DESCRIPTION OF THE TASK
Please transcribe all of the entries exactly, leaving out any images.

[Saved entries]
-.-.-

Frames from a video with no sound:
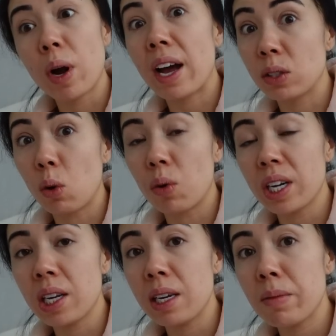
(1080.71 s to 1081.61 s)
has
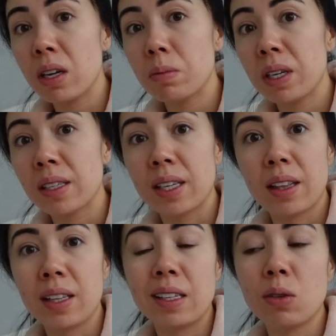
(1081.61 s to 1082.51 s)
already emailed me, because
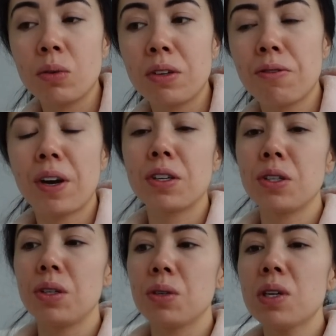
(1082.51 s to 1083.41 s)
I think that's only fair
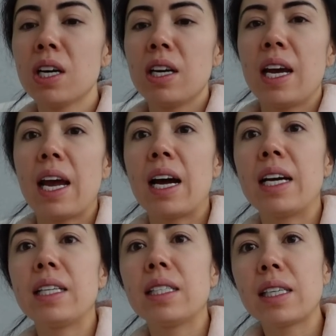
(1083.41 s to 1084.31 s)
to do.
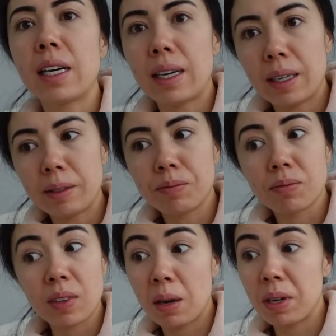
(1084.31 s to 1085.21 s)
And I
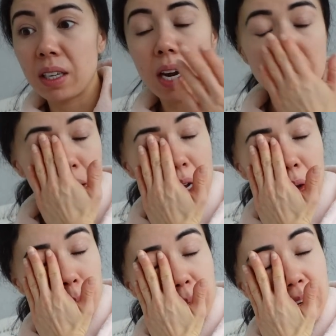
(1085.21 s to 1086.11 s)
mean, yeah,
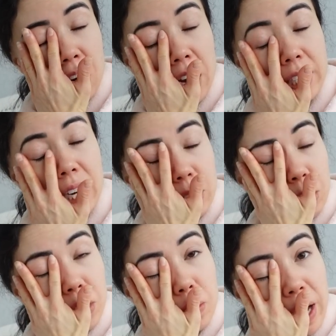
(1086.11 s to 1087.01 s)
I'll be in contact
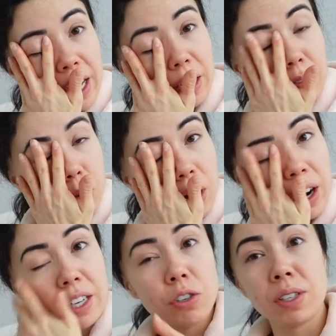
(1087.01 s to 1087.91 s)
with you back if you
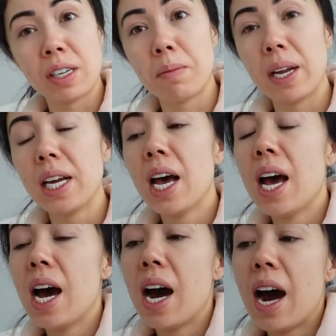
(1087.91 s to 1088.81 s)
are interested. But
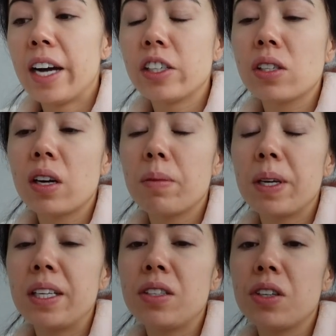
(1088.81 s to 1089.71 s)
I just thought it'd
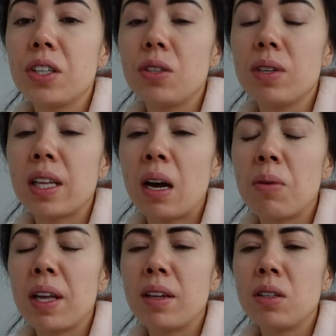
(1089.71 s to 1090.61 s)
be easier to do it
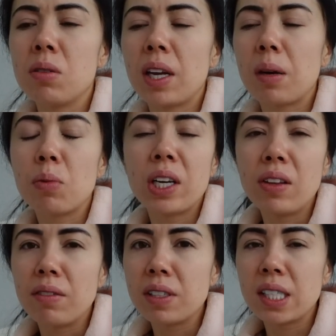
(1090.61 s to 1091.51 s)
that way than do like a
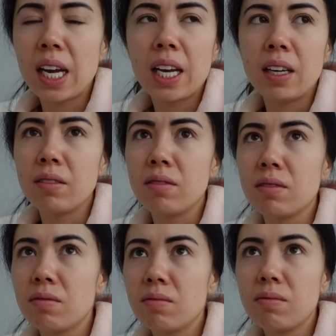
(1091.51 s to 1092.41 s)
pre-loved site
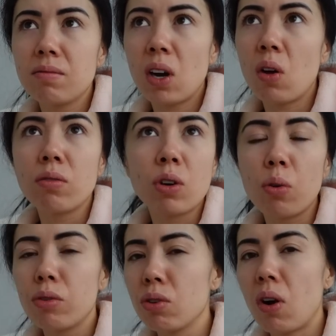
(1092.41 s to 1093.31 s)
and I'll
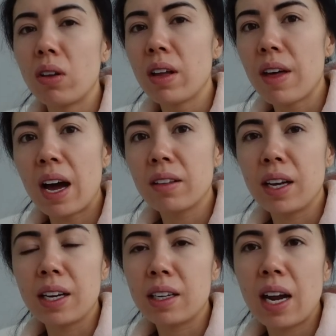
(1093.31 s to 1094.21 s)
go through all of that.
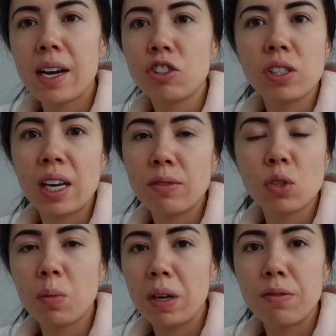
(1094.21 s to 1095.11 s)
Like I just have
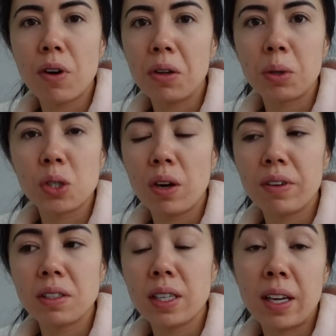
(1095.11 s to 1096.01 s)
so many followers,
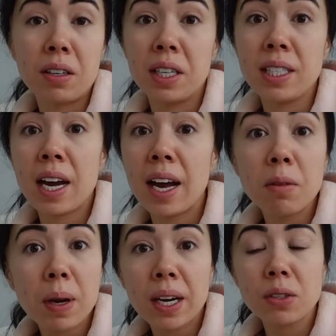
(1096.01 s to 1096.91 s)
obviously, that are into
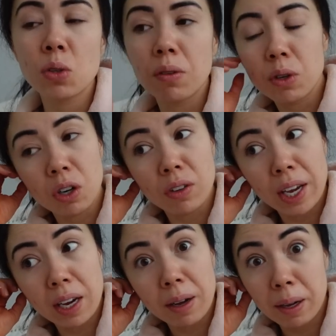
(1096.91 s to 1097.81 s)
handbags. So if you're
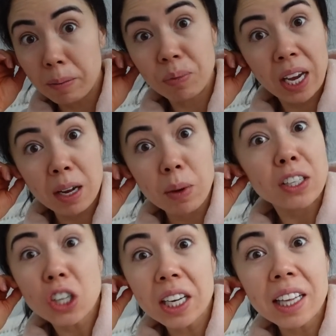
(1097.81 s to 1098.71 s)
like a
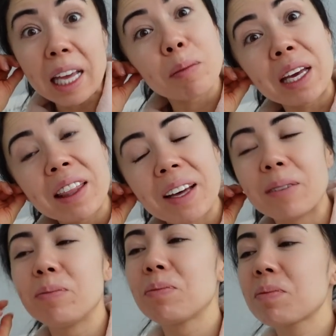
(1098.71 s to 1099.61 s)
handbag junkie like me,
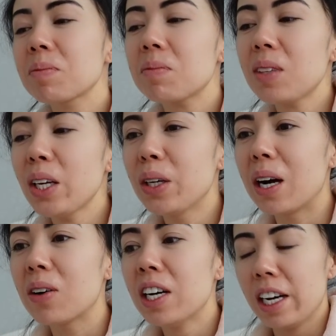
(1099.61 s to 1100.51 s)
then, you
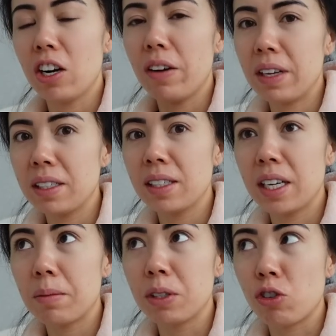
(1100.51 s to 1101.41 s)
know, and obviously
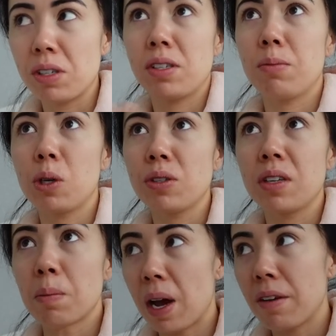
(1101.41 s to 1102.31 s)
I'm a trusted
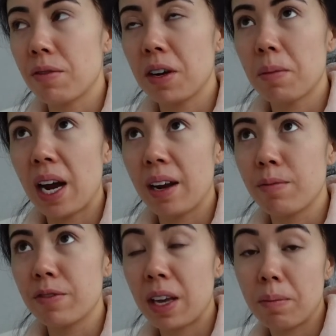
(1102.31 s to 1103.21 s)
person to buy from.
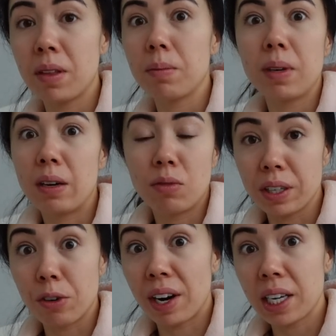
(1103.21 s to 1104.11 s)
I've kept them in
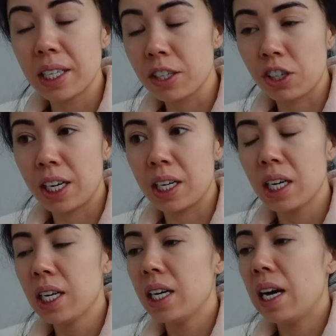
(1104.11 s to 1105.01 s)
really great condition.
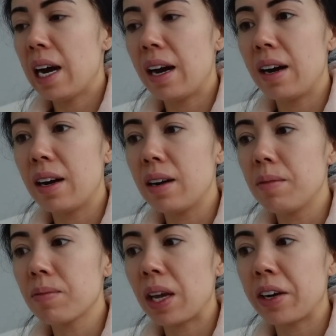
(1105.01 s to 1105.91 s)

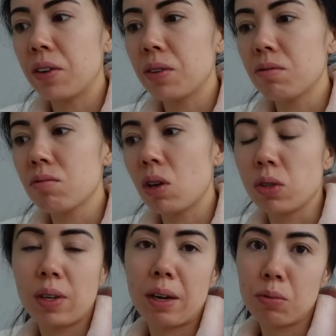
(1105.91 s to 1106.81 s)
And I'll
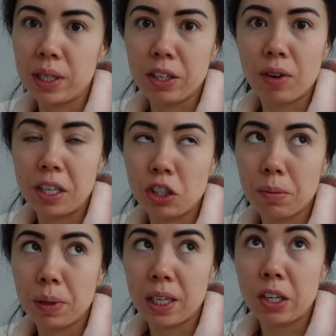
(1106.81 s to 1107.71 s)
also get really great
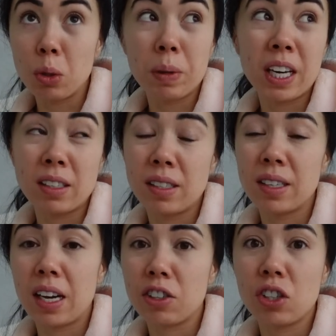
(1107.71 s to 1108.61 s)
shipping. A UPS
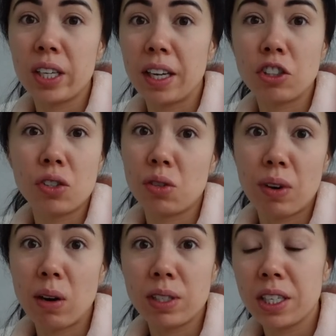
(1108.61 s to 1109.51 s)
is actually like just
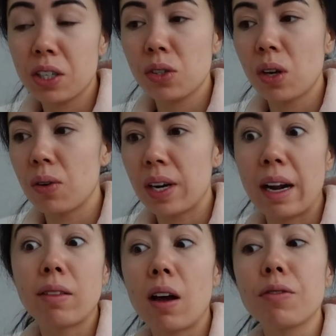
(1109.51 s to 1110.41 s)
around here. So, and
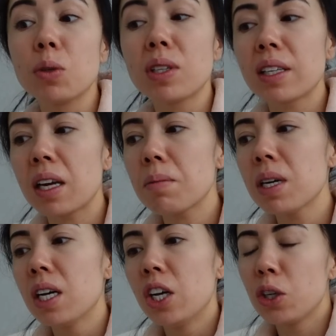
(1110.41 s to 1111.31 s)
I love using
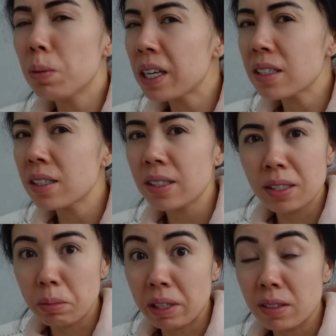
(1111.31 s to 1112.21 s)
them. UPS is
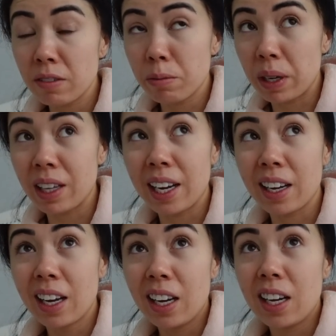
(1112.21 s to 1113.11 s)
expensive, but
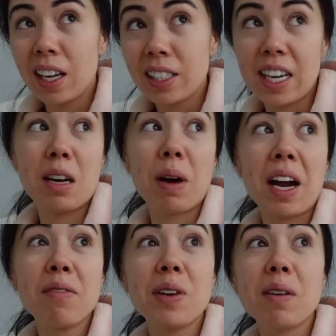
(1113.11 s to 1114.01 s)
like, damn, I
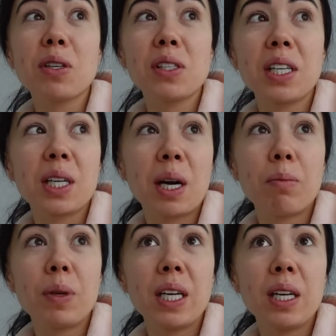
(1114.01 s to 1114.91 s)
have never seen a
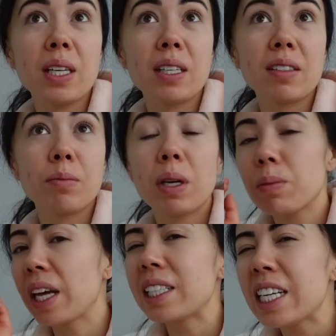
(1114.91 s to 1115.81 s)
company
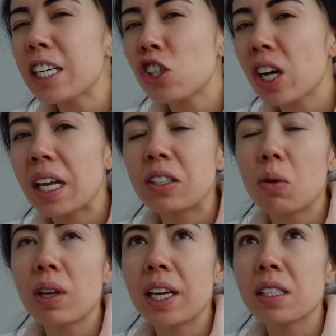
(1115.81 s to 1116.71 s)
like DHL. I
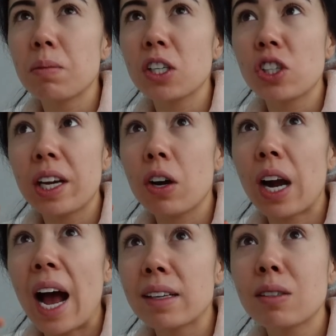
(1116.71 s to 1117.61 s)
don't like as much. They
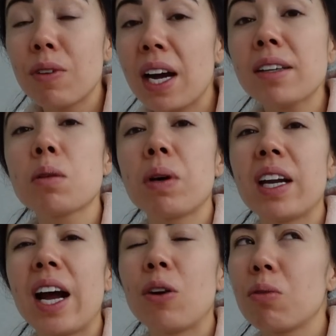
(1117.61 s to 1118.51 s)
are as fast,
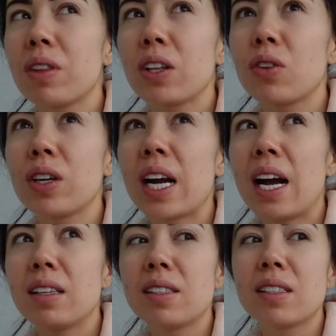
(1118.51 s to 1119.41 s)
but I don't think they're
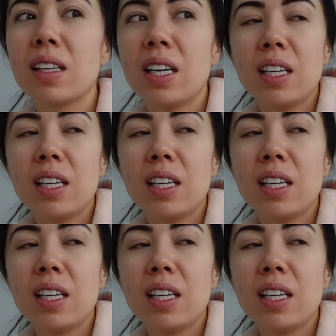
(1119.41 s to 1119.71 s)
as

-.-.-

REPLY TO THE TASK
Frames from a video with no sound:
(1080.71 s to 1081.61 s)
has
(1081.61 s to 1082.51 s)
already emailed me, because
(1082.51 s to 1083.41 s)
I think that's only fair
(1083.41 s to 1084.31 s)
to do.
(1084.31 s to 1085.21 s)
And I
(1085.21 s to 1086.11 s)
mean, yeah,
(1086.11 s to 1087.01 s)
I'll be in contact
(1087.01 s to 1087.91 s)
with you back if you
(1087.91 s to 1088.81 s)
are interested. But
(1088.81 s to 1089.71 s)
I just thought it'd
(1089.71 s to 1090.61 s)
be easier to do it
(1090.61 s to 1091.51 s)
that way than do like a
(1091.51 s to 1092.41 s)
pre-loved site
(1092.41 s to 1093.31 s)
and I'll
(1093.31 s to 1094.21 s)
go through all of that.
(1094.21 s to 1095.11 s)
Like I just have
(1095.11 s to 1096.01 s)
so many followers,
(1096.01 s to 1096.91 s)
obviously, that are into
(1096.91 s to 1097.81 s)
handbags. So if you're
(1097.81 s to 1098.71 s)
like a
(1098.71 s to 1099.61 s)
handbag junkie like me,
(1099.61 s to 1100.51 s)
then, you
(1100.51 s to 1101.41 s)
know, and obviously
(1101.41 s to 1102.31 s)
I'm a trusted
(1102.31 s to 1103.21 s)
person to buy from.
(1103.21 s to 1104.11 s)
I've kept them in
(1104.11 s to 1105.01 s)
really great condition.
(1105.01 s to 1105.91 s)

(1105.91 s to 1106.81 s)
And I'll
(1106.81 s to 1107.71 s)
also get really great
(1107.71 s to 1108.61 s)
shipping. A UPS
(1108.61 s to 1109.51 s)
is actually like just
(1109.51 s to 1110.41 s)
around here. So, and
(1110.41 s to 1111.31 s)
I love using
(1111.31 s to 1112.21 s)
them. UPS is
(1112.21 s to 1113.11 s)
expensive, but
(1113.11 s to 1114.01 s)
like, damn, I
(1114.01 s to 1114.91 s)
have never seen a
(1114.91 s to 1115.81 s)
company
(1115.81 s to 1116.71 s)
like DHL. I
(1116.71 s to 1117.61 s)
don't like as much. They
(1117.61 s to 1118.51 s)
are as fast,
(1118.51 s to 1119.41 s)
but I don't think they're
(1119.41 s to 1119.71 s)
as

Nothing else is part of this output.